DATASET:
◆ ◆ ◆ ◆ ◆

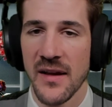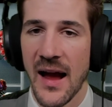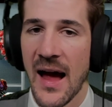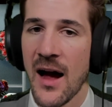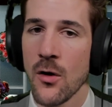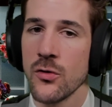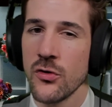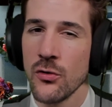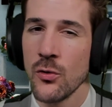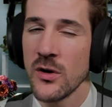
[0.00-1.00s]
how
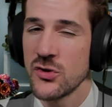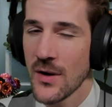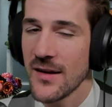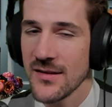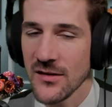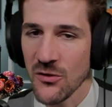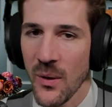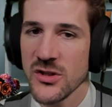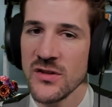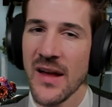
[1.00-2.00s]
to address these
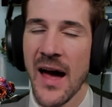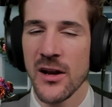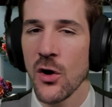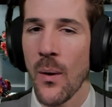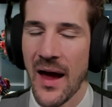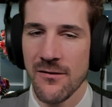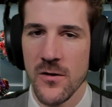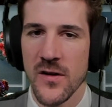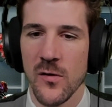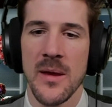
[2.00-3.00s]
questions, how to go after
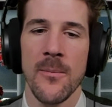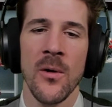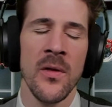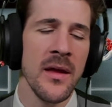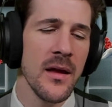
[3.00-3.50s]
these people.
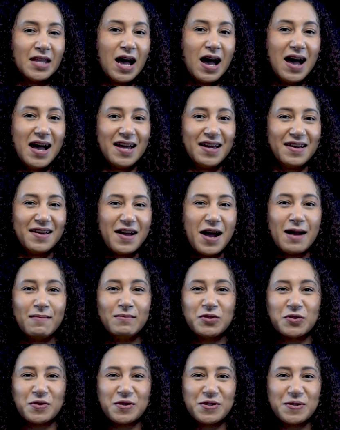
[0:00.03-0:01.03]
Hi, I'm
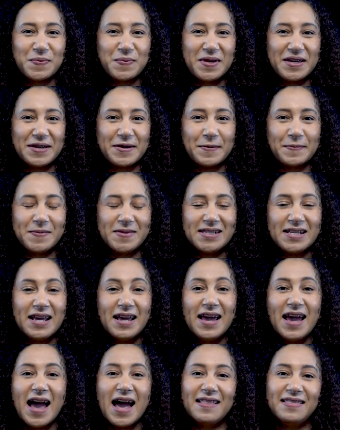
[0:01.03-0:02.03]
Georgia Williams,
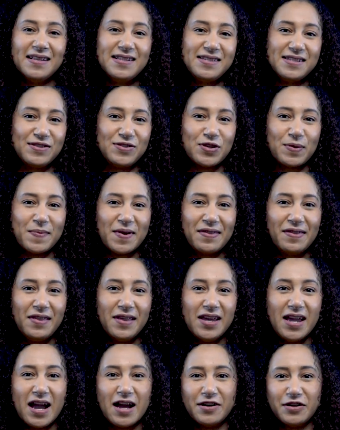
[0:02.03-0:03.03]
and this is your
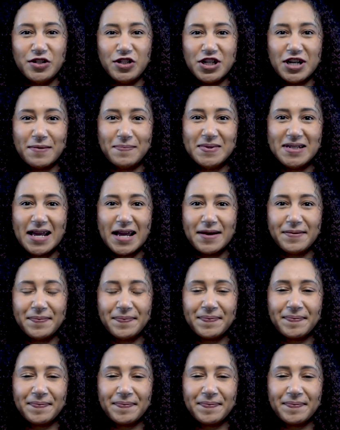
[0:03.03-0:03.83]
monthly energy update.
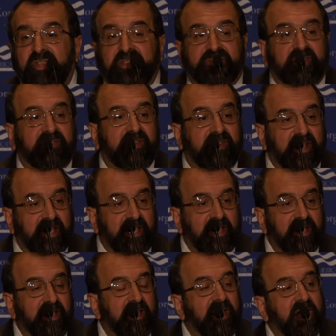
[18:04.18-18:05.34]
just
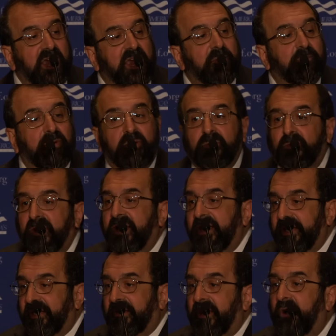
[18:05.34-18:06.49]
today, Amber
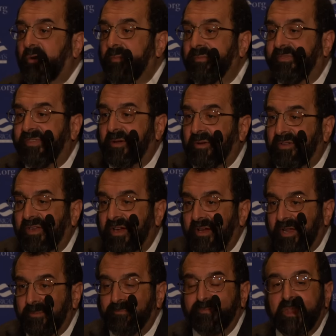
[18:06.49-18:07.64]
Rudd, the Home
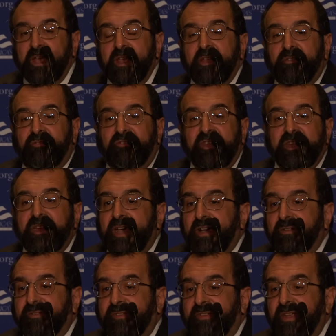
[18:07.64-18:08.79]
Secretary, she
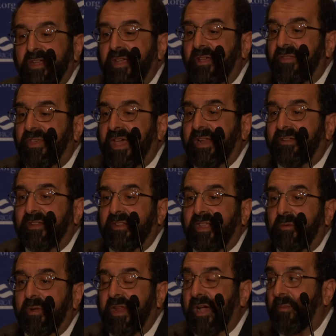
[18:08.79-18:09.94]
announced that
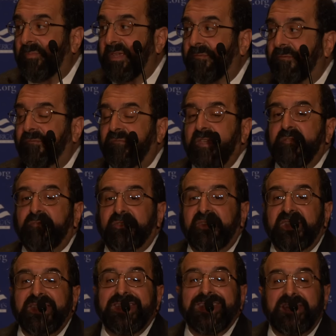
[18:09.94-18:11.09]
there would now be
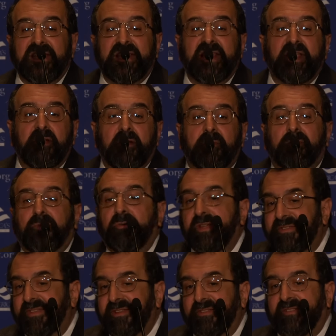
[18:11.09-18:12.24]
15 year
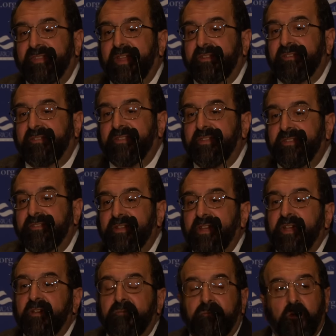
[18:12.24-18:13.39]
prison sentences
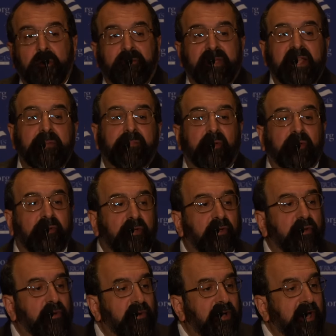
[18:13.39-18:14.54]
for people
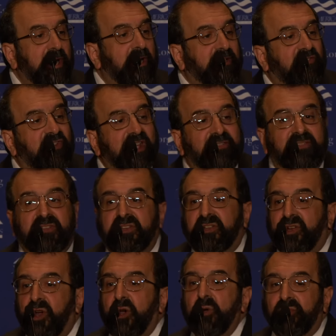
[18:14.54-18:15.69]
who just
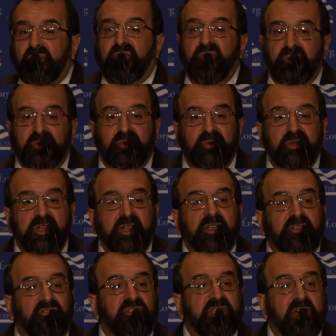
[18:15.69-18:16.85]
go to
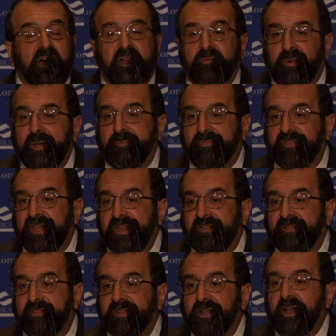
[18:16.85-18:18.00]
jihad
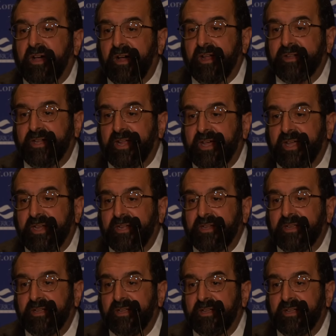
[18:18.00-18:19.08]
websites online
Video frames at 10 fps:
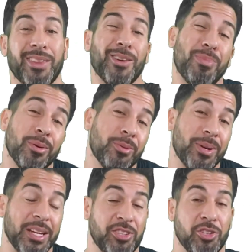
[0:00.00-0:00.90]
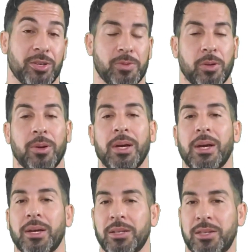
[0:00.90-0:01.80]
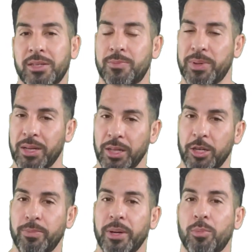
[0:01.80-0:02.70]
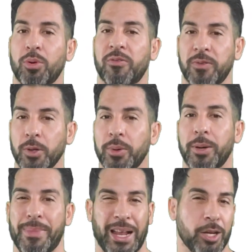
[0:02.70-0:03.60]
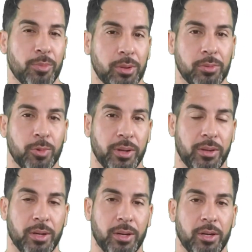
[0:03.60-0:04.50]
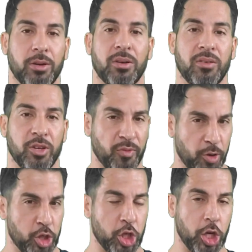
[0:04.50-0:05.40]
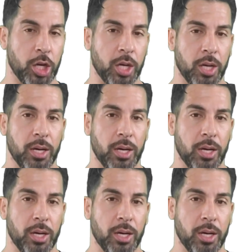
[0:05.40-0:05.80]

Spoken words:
They're both relationships. So just be a little bit more fluid and malleable with your version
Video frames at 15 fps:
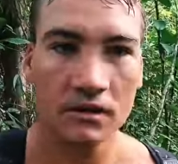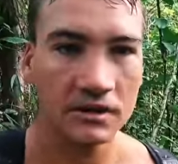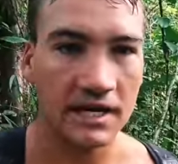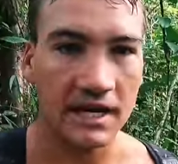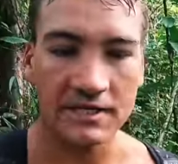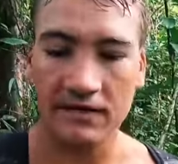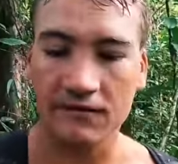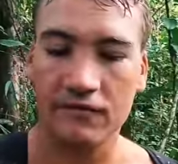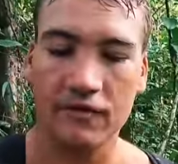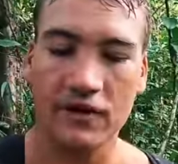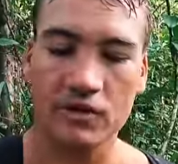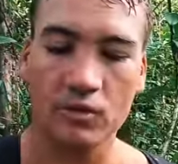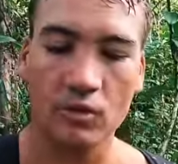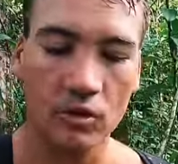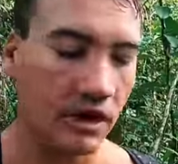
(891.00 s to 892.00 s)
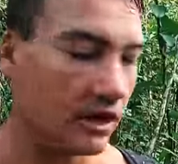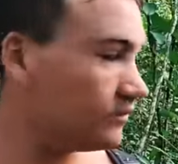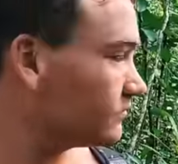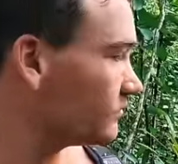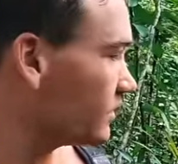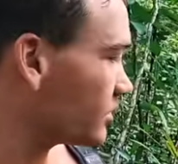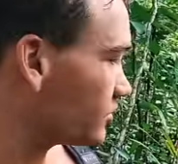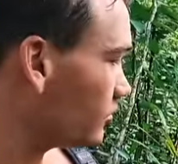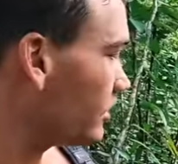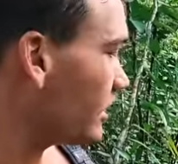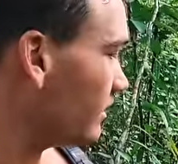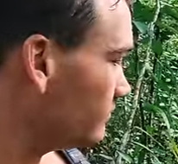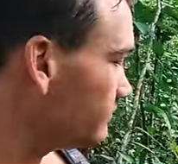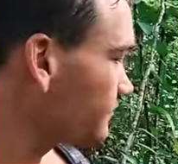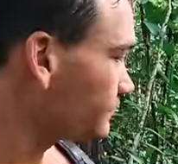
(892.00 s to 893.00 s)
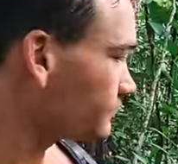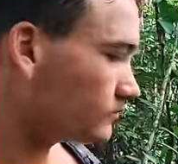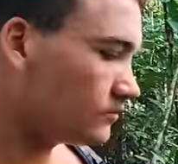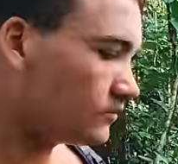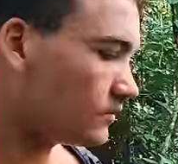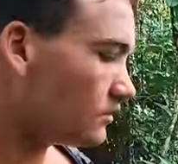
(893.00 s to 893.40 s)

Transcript: Tastes yeah. like fresh water. Fresh water. Yeah,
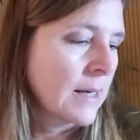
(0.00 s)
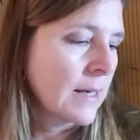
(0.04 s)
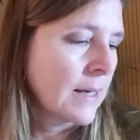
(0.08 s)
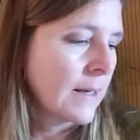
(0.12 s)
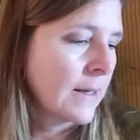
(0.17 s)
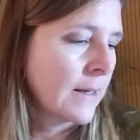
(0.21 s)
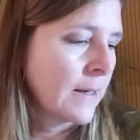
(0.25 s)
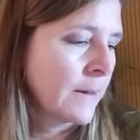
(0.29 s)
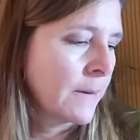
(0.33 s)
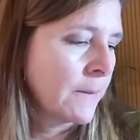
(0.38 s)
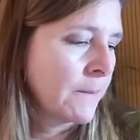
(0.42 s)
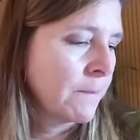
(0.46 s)

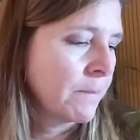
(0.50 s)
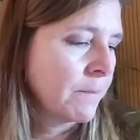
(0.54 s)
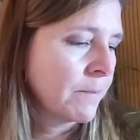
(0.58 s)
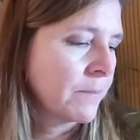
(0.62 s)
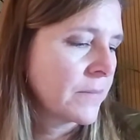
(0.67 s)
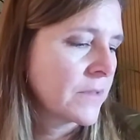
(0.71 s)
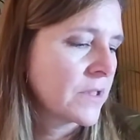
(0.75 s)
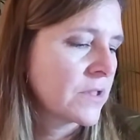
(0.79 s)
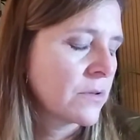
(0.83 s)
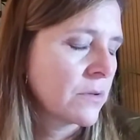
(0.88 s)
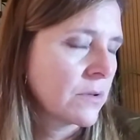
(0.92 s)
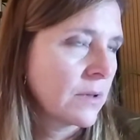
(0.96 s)
um,
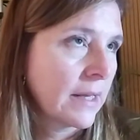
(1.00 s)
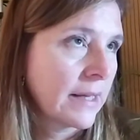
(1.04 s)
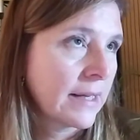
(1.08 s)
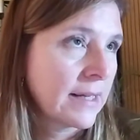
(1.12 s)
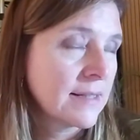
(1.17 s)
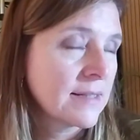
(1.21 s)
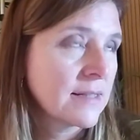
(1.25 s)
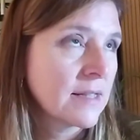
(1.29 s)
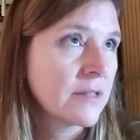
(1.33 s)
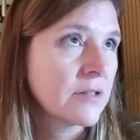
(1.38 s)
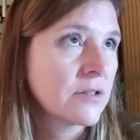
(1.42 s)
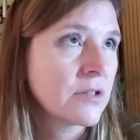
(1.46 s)
so like i
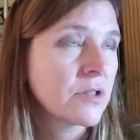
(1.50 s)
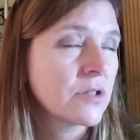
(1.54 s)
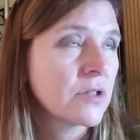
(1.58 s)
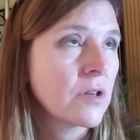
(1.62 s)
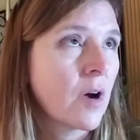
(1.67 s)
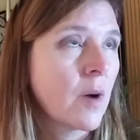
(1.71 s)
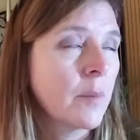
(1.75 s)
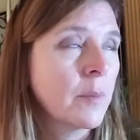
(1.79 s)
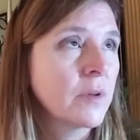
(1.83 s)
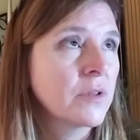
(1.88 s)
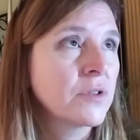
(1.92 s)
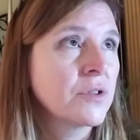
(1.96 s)
said there's an
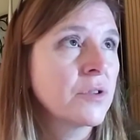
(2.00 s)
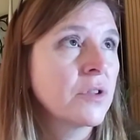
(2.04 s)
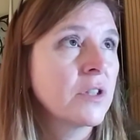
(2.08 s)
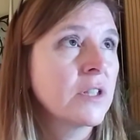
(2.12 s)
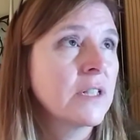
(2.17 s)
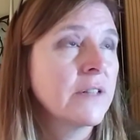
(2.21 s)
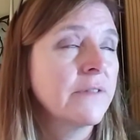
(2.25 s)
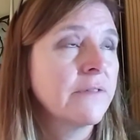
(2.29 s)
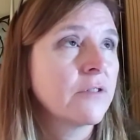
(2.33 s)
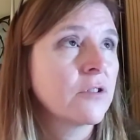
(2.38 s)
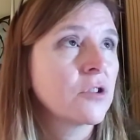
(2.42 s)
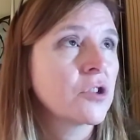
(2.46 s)
opportunity for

◆ ◆ ◆ ◆ ◆

WHAT IS BEING ASKED: Establish how many lines of the records contain the string "frames" and state that number without elaboration.

ANSWER TO THIS EXERCISE: 2